## Exercise brief:
An unchanged copy of all the lines below is expected, and it should contain no pictures.
::::::::
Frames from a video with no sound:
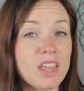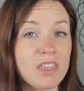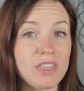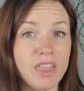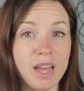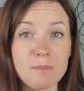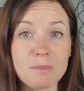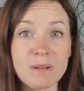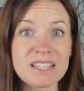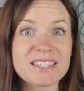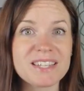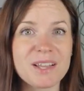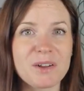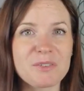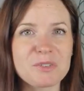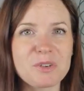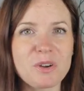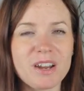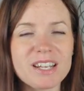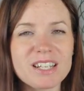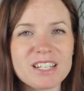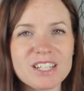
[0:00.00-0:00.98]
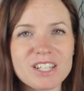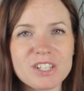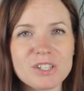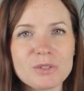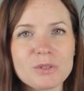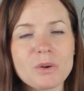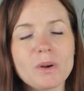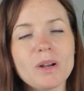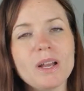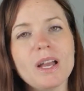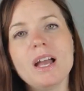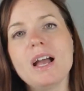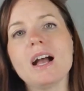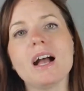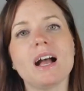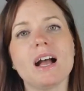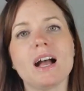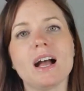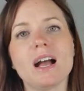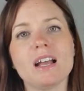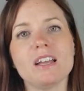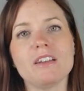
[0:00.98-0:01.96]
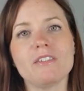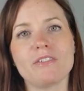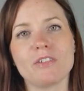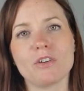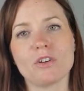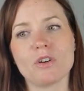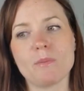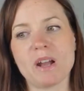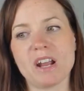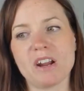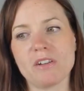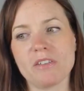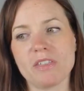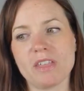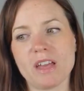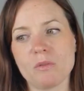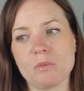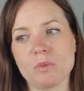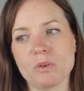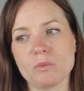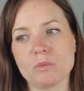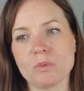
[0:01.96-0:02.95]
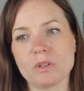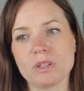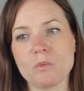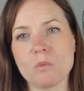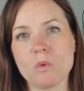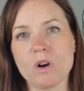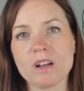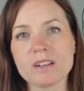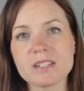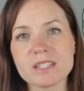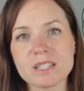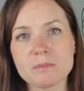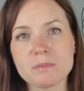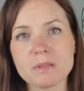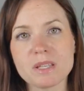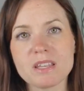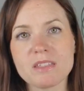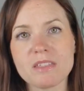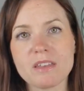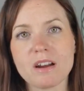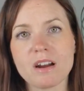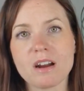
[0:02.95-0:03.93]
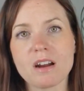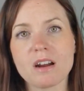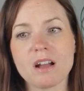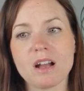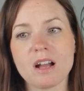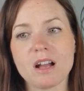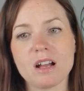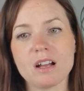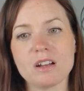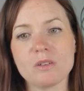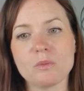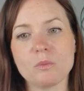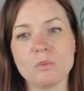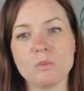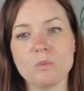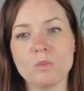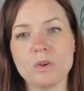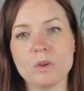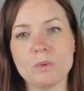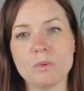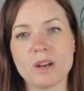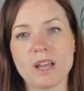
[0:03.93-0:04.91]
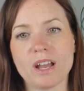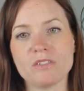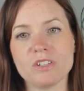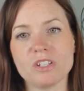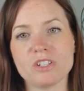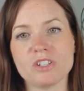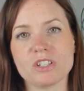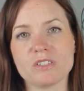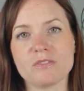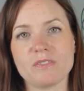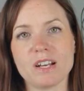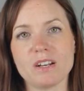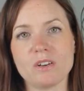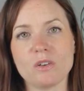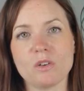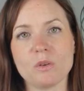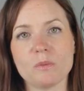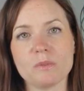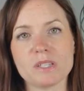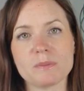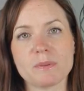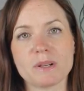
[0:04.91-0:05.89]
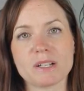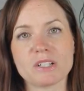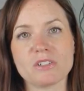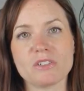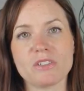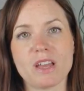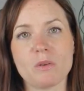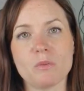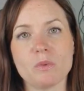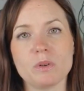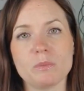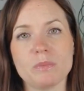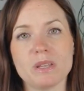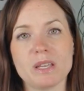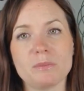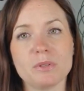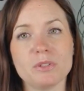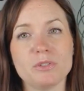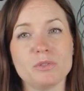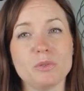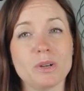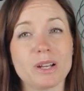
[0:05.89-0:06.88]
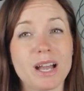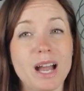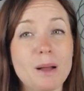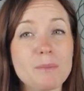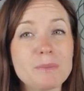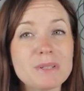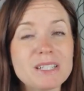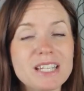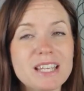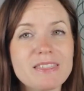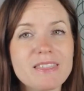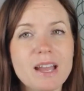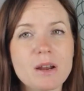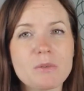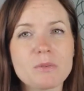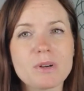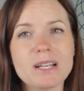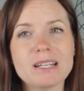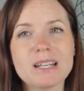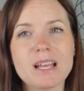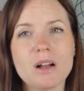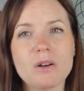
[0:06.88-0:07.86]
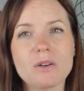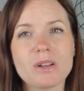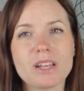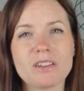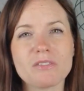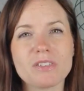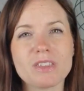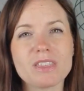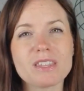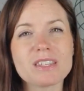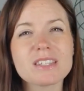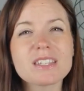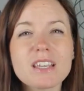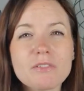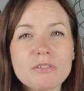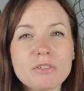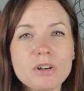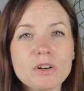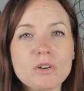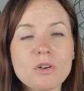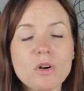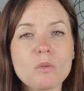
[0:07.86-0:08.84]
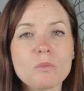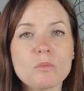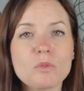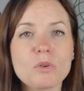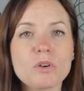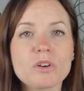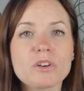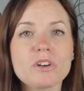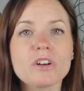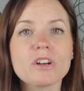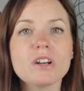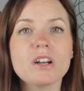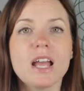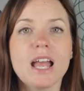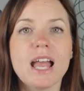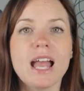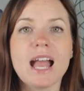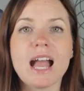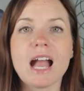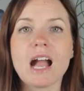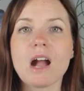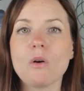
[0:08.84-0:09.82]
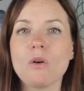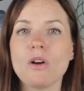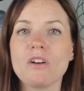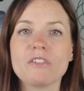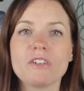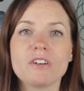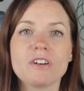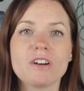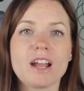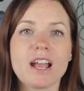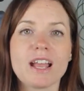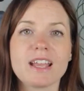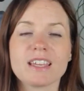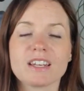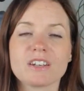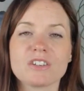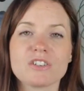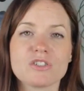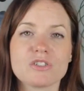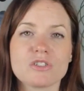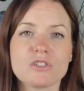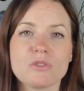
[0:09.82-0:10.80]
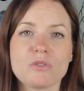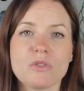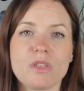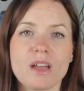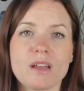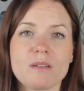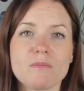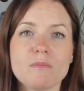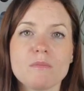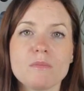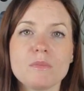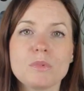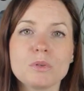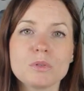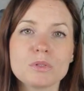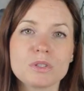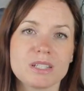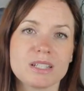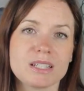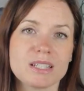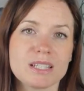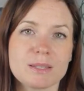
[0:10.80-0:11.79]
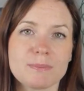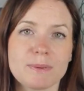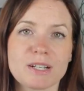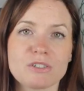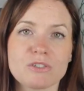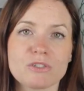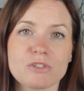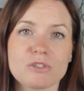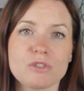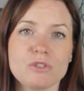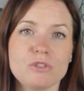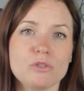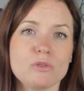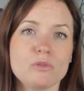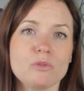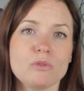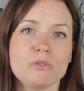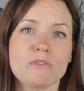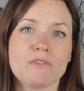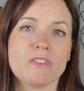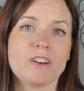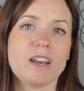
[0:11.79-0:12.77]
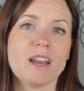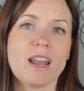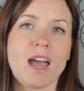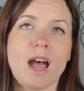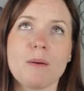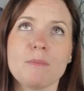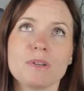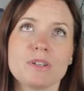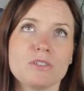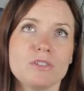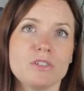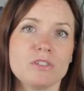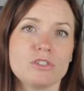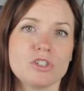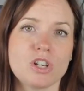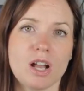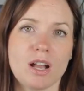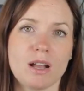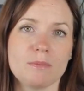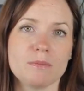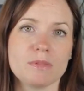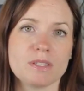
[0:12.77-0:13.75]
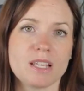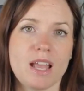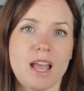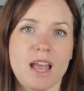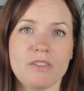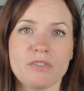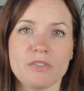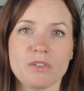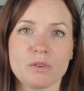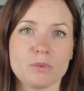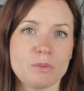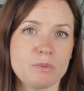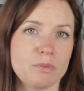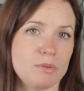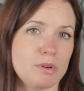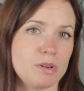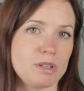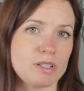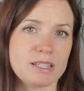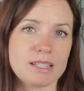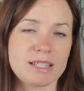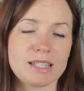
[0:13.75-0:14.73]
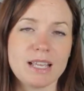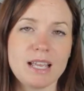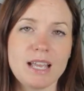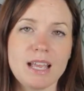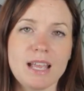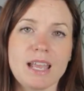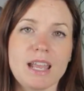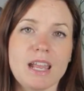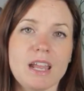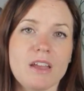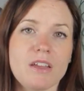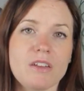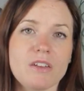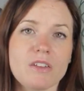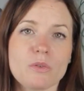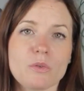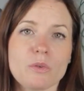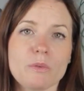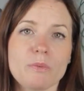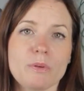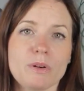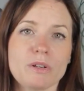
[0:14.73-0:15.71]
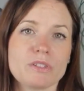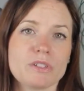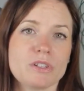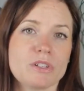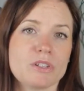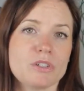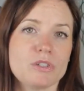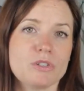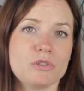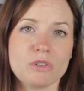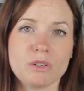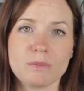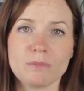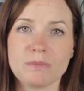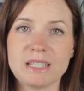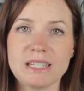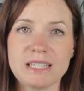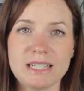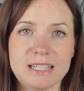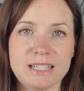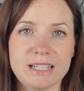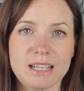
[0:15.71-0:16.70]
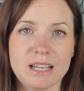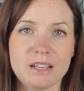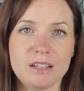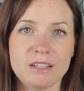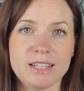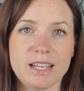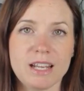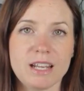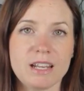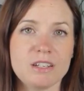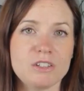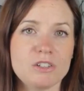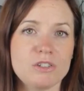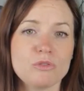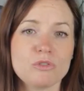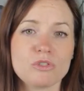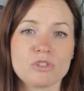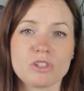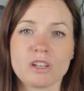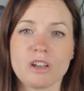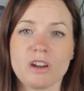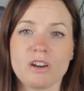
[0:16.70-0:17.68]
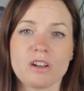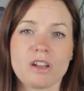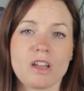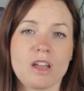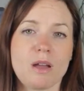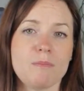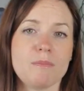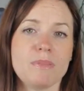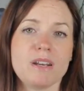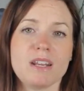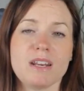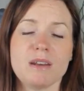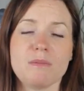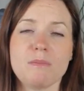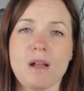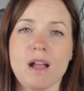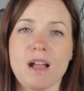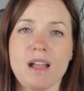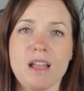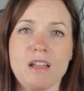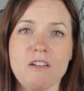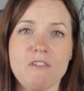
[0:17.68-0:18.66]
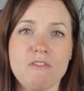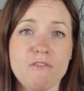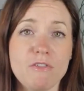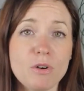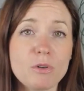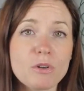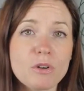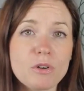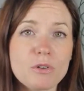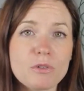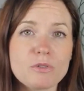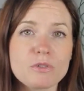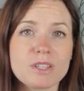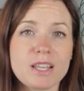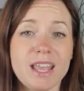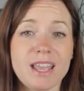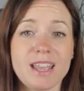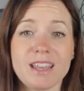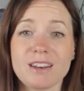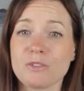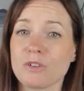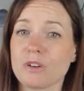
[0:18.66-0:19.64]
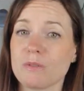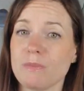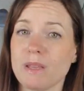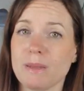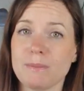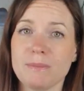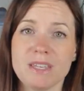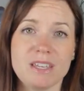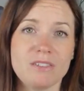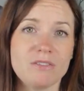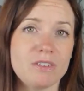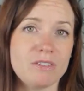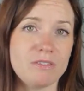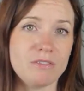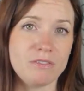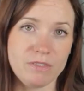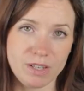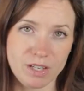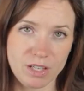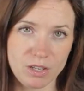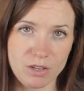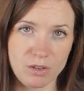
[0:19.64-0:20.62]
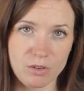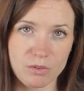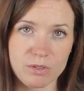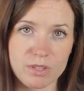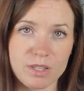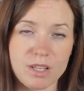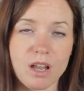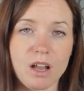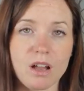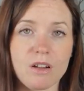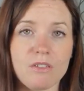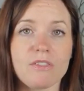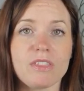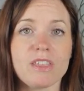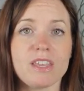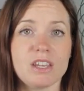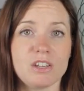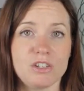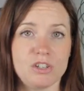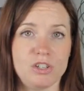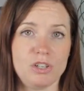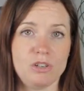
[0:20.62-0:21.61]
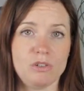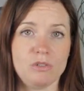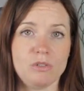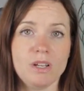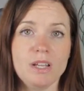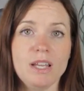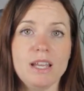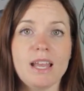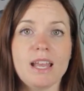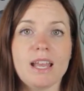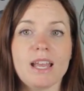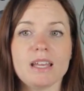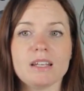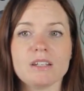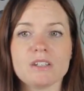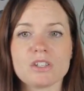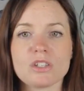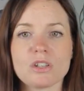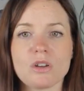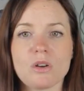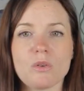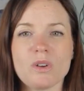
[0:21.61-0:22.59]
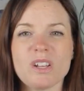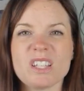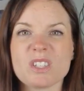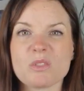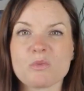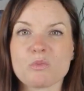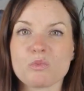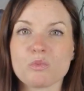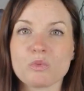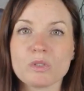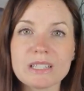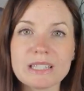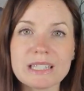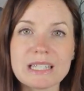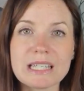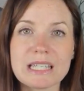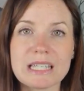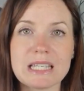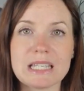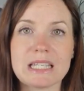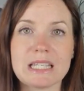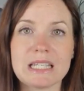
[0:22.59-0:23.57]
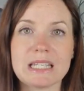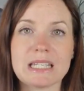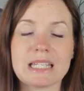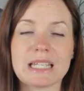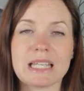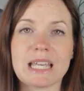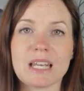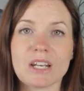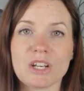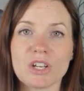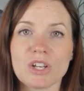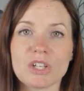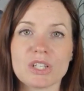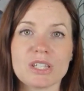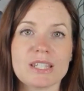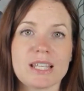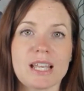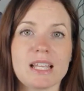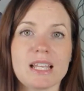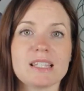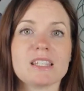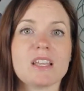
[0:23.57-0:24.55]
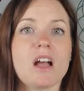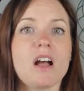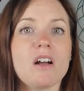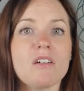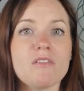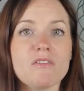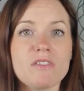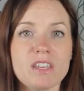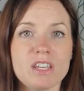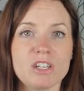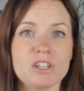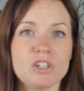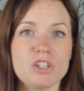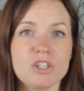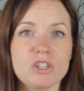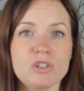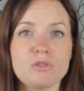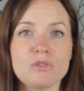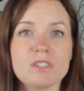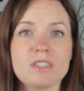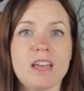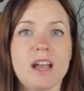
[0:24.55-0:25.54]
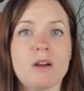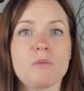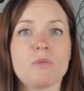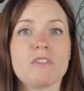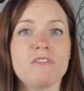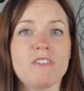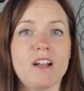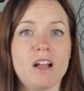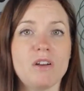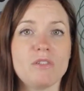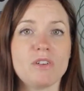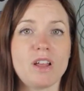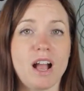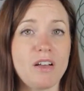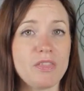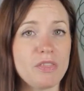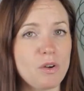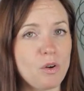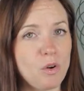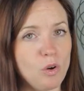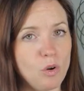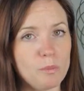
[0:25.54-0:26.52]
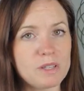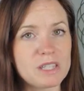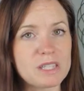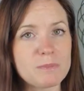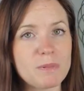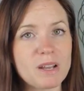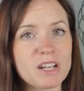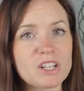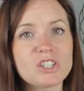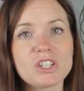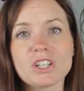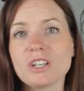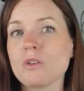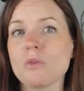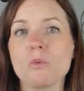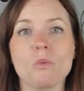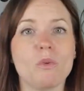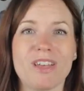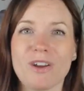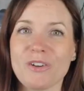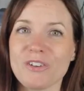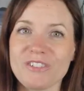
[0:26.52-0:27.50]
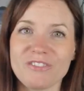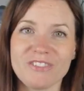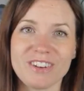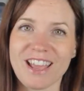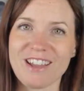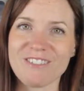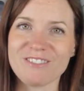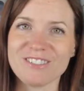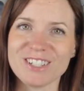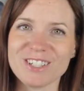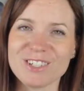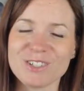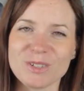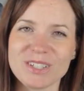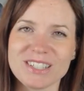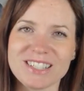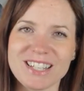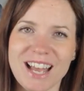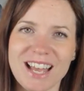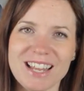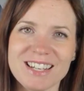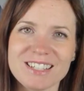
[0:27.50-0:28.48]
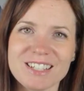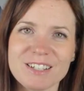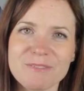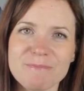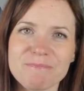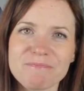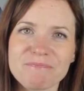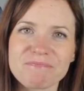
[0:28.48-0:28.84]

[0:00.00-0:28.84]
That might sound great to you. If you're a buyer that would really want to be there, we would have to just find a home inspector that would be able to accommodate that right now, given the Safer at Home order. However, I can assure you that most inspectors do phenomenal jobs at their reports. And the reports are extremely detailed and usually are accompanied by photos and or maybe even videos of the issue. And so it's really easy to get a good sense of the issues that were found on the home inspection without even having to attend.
::::::::
## Result for this task:
Frames from a video with no sound:
[0:00.00-0:00.98]
[0:00.98-0:01.96]
[0:01.96-0:02.95]
[0:02.95-0:03.93]
[0:03.93-0:04.91]
[0:04.91-0:05.89]
[0:05.89-0:06.88]
[0:06.88-0:07.86]
[0:07.86-0:08.84]
[0:08.84-0:09.82]
[0:09.82-0:10.80]
[0:10.80-0:11.79]
[0:11.79-0:12.77]
[0:12.77-0:13.75]
[0:13.75-0:14.73]
[0:14.73-0:15.71]
[0:15.71-0:16.70]
[0:16.70-0:17.68]
[0:17.68-0:18.66]
[0:18.66-0:19.64]
[0:19.64-0:20.62]
[0:20.62-0:21.61]
[0:21.61-0:22.59]
[0:22.59-0:23.57]
[0:23.57-0:24.55]
[0:24.55-0:25.54]
[0:25.54-0:26.52]
[0:26.52-0:27.50]
[0:27.50-0:28.48]
[0:28.48-0:28.84]

[0:00.00-0:28.84]
That might sound great to you. If you're a buyer that would really want to be there, we would have to just find a home inspector that would be able to accommodate that right now, given the Safer at Home order. However, I can assure you that most inspectors do phenomenal jobs at their reports. And the reports are extremely detailed and usually are accompanied by photos and or maybe even videos of the issue. And so it's really easy to get a good sense of the issues that were found on the home inspection without even having to attend.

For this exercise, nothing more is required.